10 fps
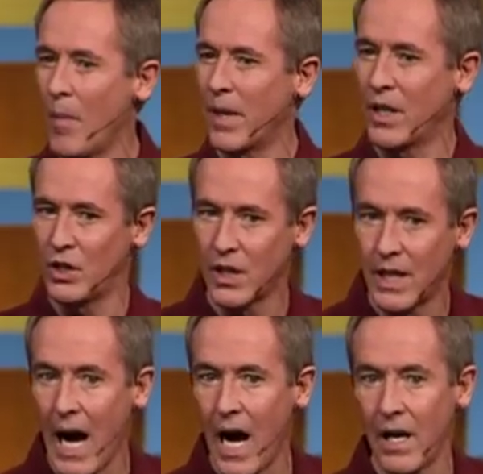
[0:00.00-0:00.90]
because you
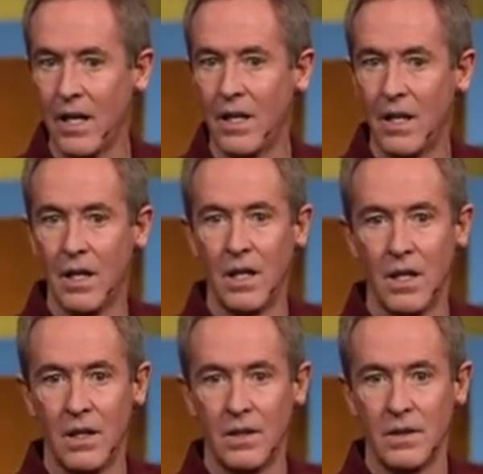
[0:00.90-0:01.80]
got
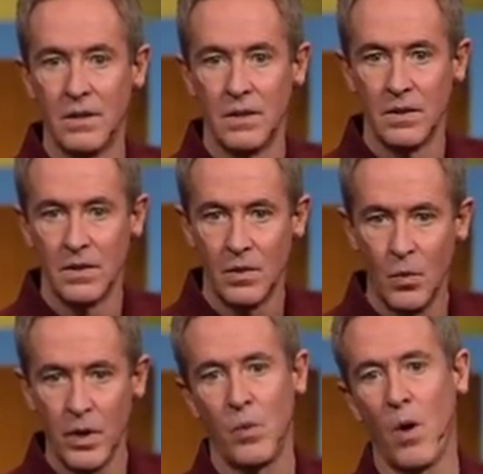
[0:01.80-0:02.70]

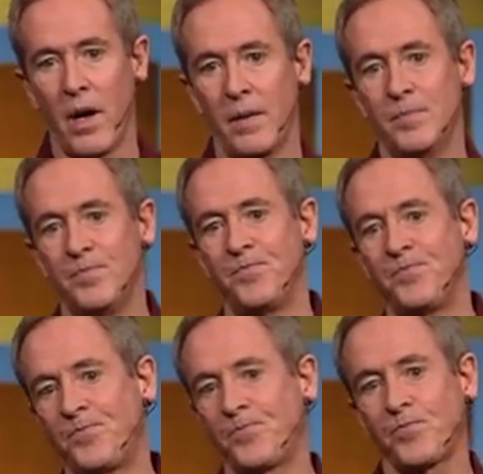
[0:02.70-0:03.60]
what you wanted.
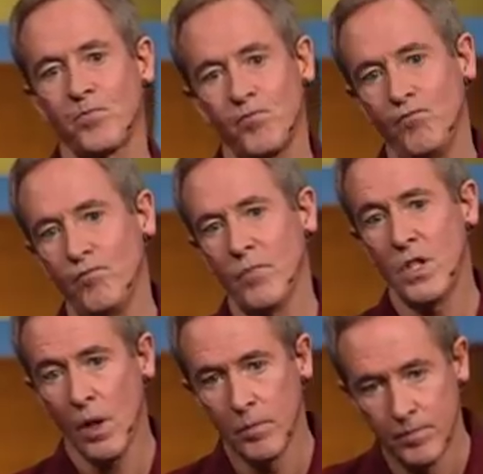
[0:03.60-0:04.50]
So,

* What the exercise asks *
Set the records down again word for word; the pictures stay out.

* Answer section *
10 fps
[0:00.00-0:00.90]
because you
[0:00.90-0:01.80]
got
[0:01.80-0:02.70]

[0:02.70-0:03.60]
what you wanted.
[0:03.60-0:04.50]
So,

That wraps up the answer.